1 2 3
Бельтов встал с дивана и быстро ходил по комнате; потом он вдруг остановился перед стариком.
— Позвольте мне вас теперь спросить: кто вам дал право так дерзко и так грубо дотрогиваться до святейшей тайны моей жизни? Почему вы знаете, что я не вдвое несчастнее других? Но я забываю ваш тон; извольте, я буду говорить. Что вам от меня надобно знать? Люблю ли я эту женщину? Я люблю ее! Да, да! Тысячу раз повторяю вам: я люблю всеми силами души моей эту женщину! Я ее люблю, слышите?
— Так зачем же вы ее губите? Если б вы были человек с душою, вы остановились бы на первой ступени, вы не дали бы заметить своей любви! Зачем вы не оставили их дом? Зачем?
— Вы проще спросите: зачем я живу вообще? Действительно, не знаю! Может, для того, чтоб сгубить эту семью, чтоб погубить лучшую женщину, которую я встречал. Вам все это легко и спрашивать и осуждать. Видно, в вас сердце-то смолоду билось тихо, а то бы осталось хоть что-нибудь в воспоминании. Извольте, я буду отвечать на ваши вопросы. Да! Я чувствую теперь потребность не оправдываться, — я не признаю над собою суда, кроме меня самого, — а говорить; да сверх того, вам нечего больше мне сказать: я понял вас; вы будете только пробовать те же вещи облекать в более и более оскорбительную форму; это наконец раздражит нас обоих, а, право, мне не хотелось бы поставить вас на барьер, между прочим, потому, что вы нужны, необходимы для этой женщины.
— Говорите, говорите; я буду слушать.
— Я приехал сюда в одну из самых тяжелых эпох моей жизни. В последнее время я расстался с заграничными друзьями; здесь не было ни одного человека, близкого мне; я толкнулся к некоторым в Москве — ничего общего! Это укрепило меня еще более в намерении ехать в NN. Вы знаете, что здесь было и весело ли я жил. Вдруг я встречаю эту женщину… Вы ее любите, уважаете, но вы ее совсем не знаете, так точно, как не знаете меня. Вы дорого оценили ее семейное счастье, ее любовь к мужу, к ребенку — только; не сердитесь — есть минуты, в которые говорят не одни сладкие истины… Не думайте, чтобы внешняя близость или число лет распечатывали душу одного другому, — нисколько! Очень часто людей, живших лет двадцать вместе, в гроб кладут чужими, а иногда они и любят друг друга, да не знают, а братственное сочувствие в: один миг раскрывает в десять раз больше. К тому же, по вашей привычке морализировать, вы на нее смотрели докторально, сверху вниз, а я, изумленный необычайной силой ее, я склонялся перед ней. Удивительное существо! Как это сделалось в ней, что те результаты, на которые я пожертвовал полжизнию, до которых добился трудами и мучениями и которые так новы мне казались, что я ими дорожил, принимал их за нечто выработанное, — были для нее простыми, само собою понятными истинами: они ей казались обыкновении.

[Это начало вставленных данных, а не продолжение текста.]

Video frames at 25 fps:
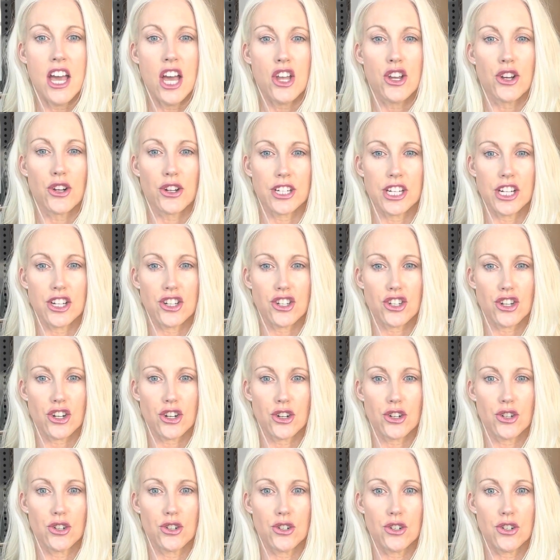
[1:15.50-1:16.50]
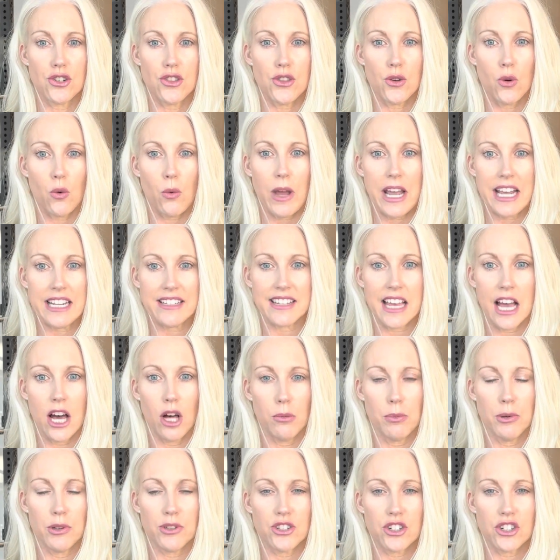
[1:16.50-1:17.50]
You're gonna turn the weights,
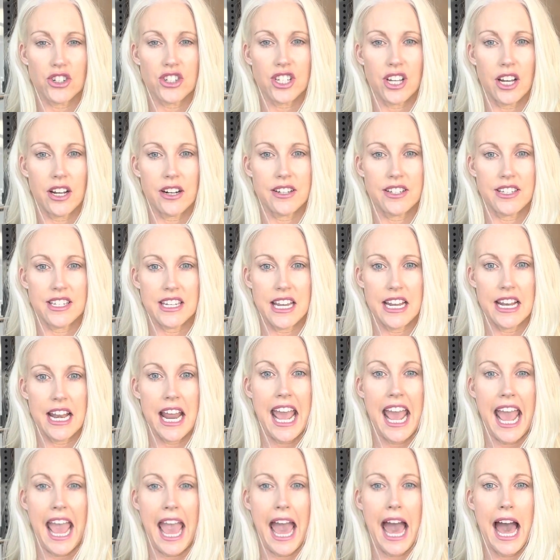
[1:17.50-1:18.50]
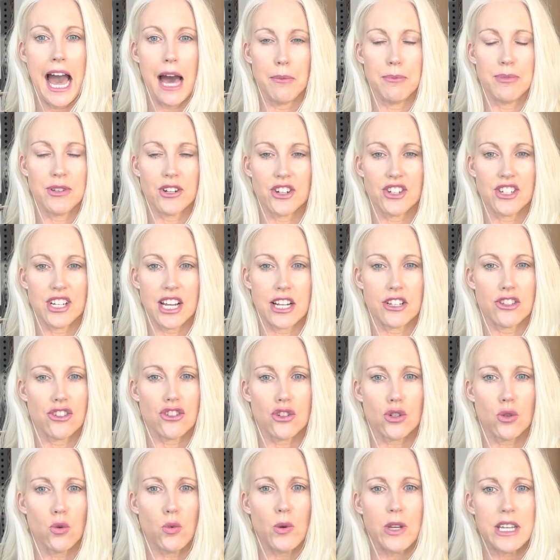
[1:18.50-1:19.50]
elbows are tucked in, abs are tight,
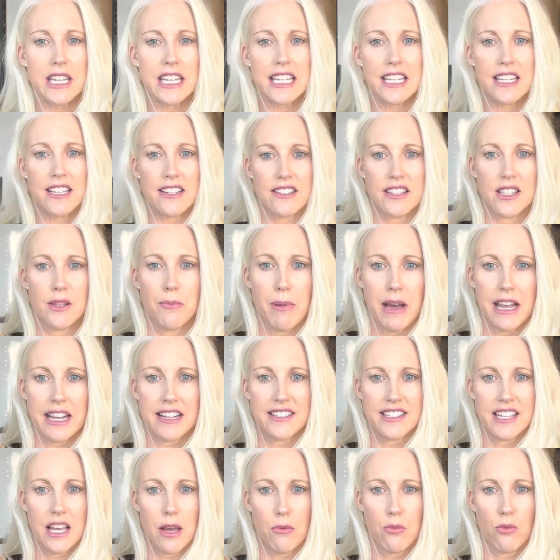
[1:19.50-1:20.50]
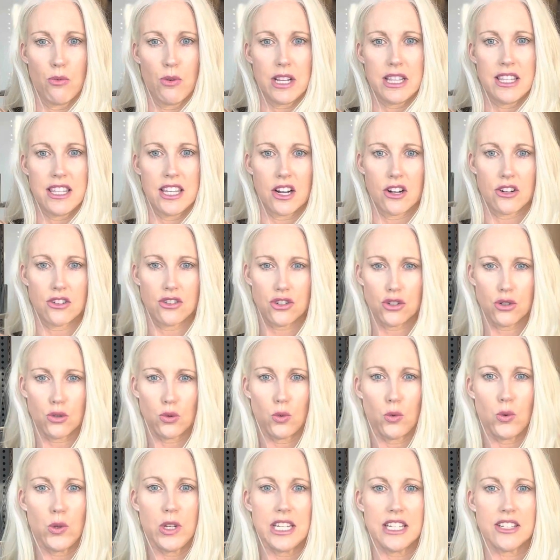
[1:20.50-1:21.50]
squeeze the bicep right there,
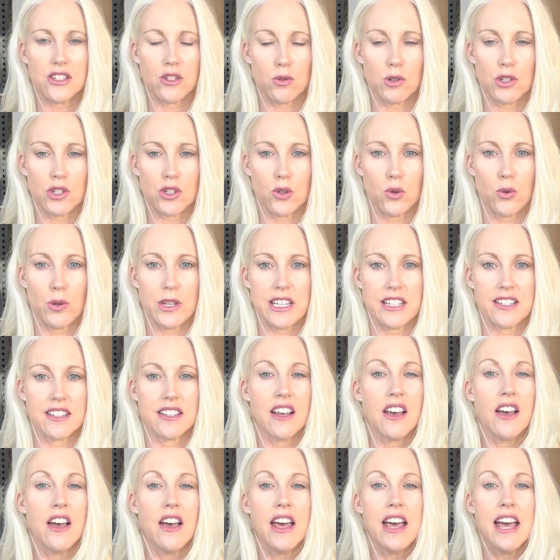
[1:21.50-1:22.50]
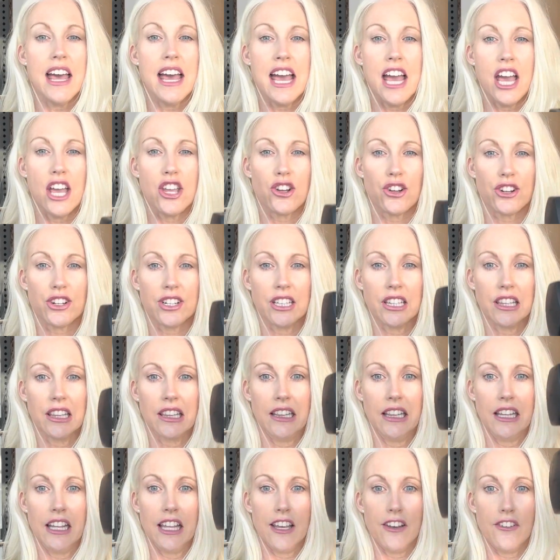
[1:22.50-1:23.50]
squeeze, squeeze, squeeze. You're gonna
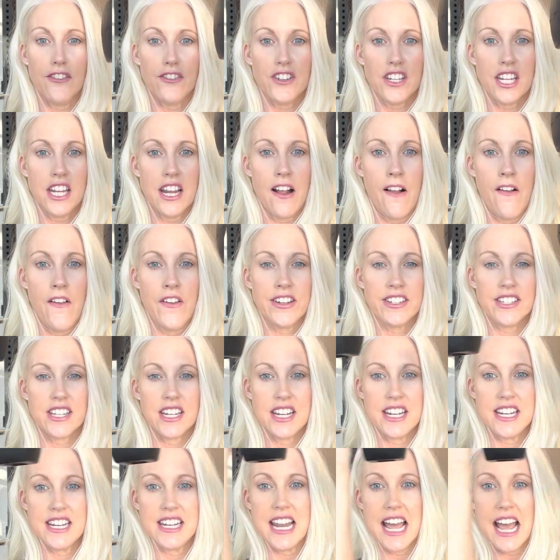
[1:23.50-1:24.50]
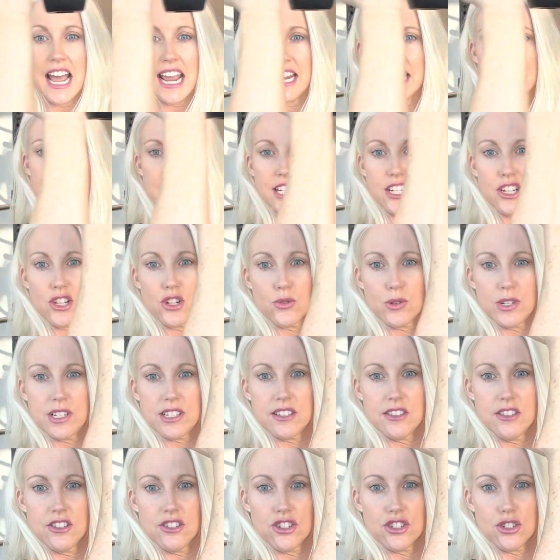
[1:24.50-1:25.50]
lift to 90
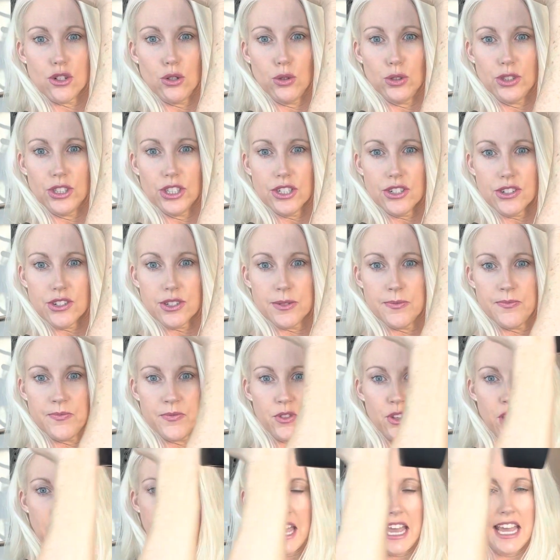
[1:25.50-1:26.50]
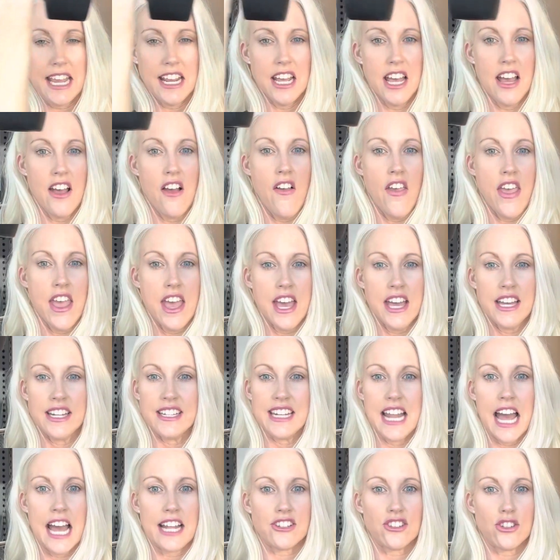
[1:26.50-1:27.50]
degrees in the shoulders, okay?
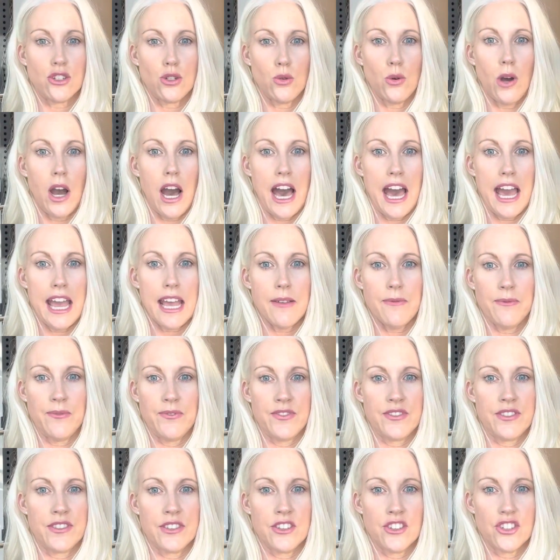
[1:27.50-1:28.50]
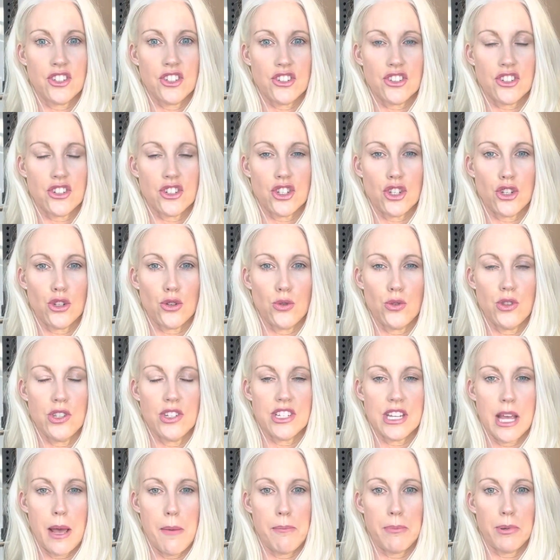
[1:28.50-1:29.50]
Not too high, just to the
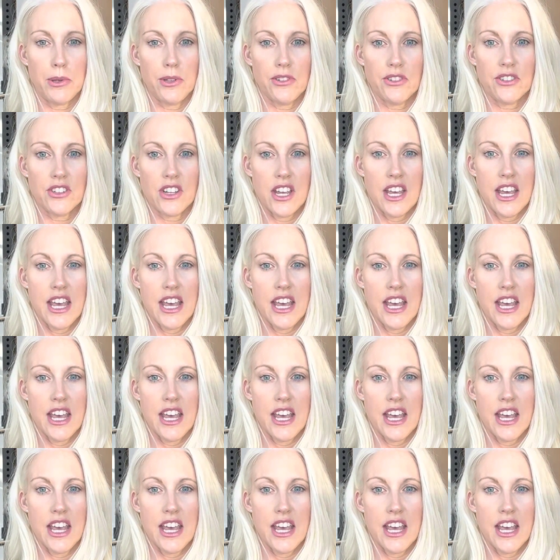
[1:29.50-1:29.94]
temples,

Не знаю, я со многими людьми встречался, у каждого рано или поздно дойдешь до его горизонта, дойдешь до рва, чрез который он пересадить не может; в ней я не видел этого горизонта. Какие мгновения истинного блаженства я испытал в эти вечера, когда мы долго беседовали!.. Я отдохнул за весь холод, испытанный в моей жизни. Первый раз человек узнал, что такое любовь, что такое счастье, и зачем он не остановился? Это наконец становится смешно, столько благоразумия у меня нет. Да и потом это вовсе было не нужно. Когда я отдал отчет, когда я сам понял — было поздно.
— Да скажите, наконец, какая же у вас цель? Ну, что же дальше?

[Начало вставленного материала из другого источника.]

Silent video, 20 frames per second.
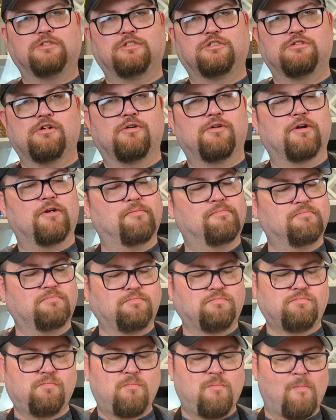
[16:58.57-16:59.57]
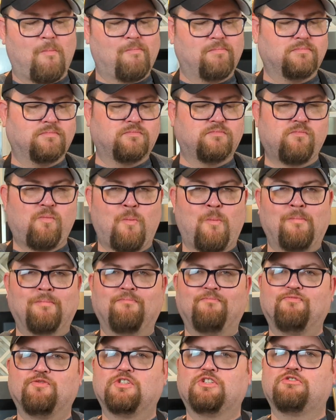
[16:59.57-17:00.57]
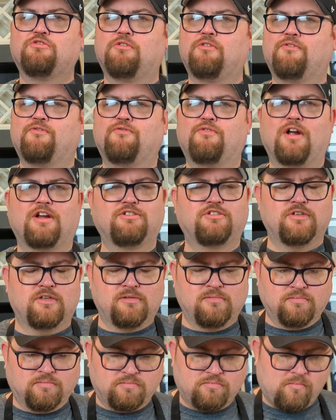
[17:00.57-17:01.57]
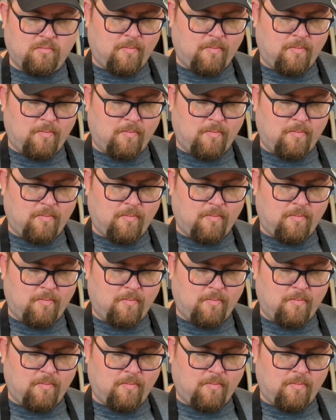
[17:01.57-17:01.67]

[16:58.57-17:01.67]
so good. So refreshing.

— Я не думал об этом и ничего не могу сказать вам.
— Вот вам перед глазами зато и лежат плоды необдуманности.
— Вы думаете, что я равнодушно смотрю на эти плоды, что я ждал, чтоб вы пришли мне рассказать? Прежде вас я понял, что мое счастье потускло, что эпоха, полная поэзии и упоенья, прошла, что эту женщину затерзают… потому что она удивительно высоко стоит. Дмитрий Яковлевич хороший человек, он ее безумно любит, но у него любовь — мания; он себя погубит этой любовью, что ж с этим делать?.. Хуже всего, что он и ее погубит.
— Как же, по-вашему, ему следовало бы хладнокровно смотреть на то, что его жена любит другого?
— Я этого не говорю. Вероятно, ему следовало то делать, что он сделал; каждая натура очень верна себе, особенно в критические минуты. А знаете, чего ему не следовало делать? Сочетать свою жизнь с женщиной такой силы, как она.
— По несчастью, это я ему говорил перед свадьбой, но согласитесь, что теперь поздно об этом толковать и что до вашего приезда она была счастлива.
— Семен Иванович, это бы не осталось так навсегда. Такого рода недоразумения рано или поздно всплывают; как это вы так непоследовательны?!
— Право, это дело мудреное! Ох, то-то недаром всегда говорил я, что семейная жизнь — вещь преопасная, да проповедовал, как Иоанн в пустыне; никто меня не слушал. Хоть бы вы из сострадания просто…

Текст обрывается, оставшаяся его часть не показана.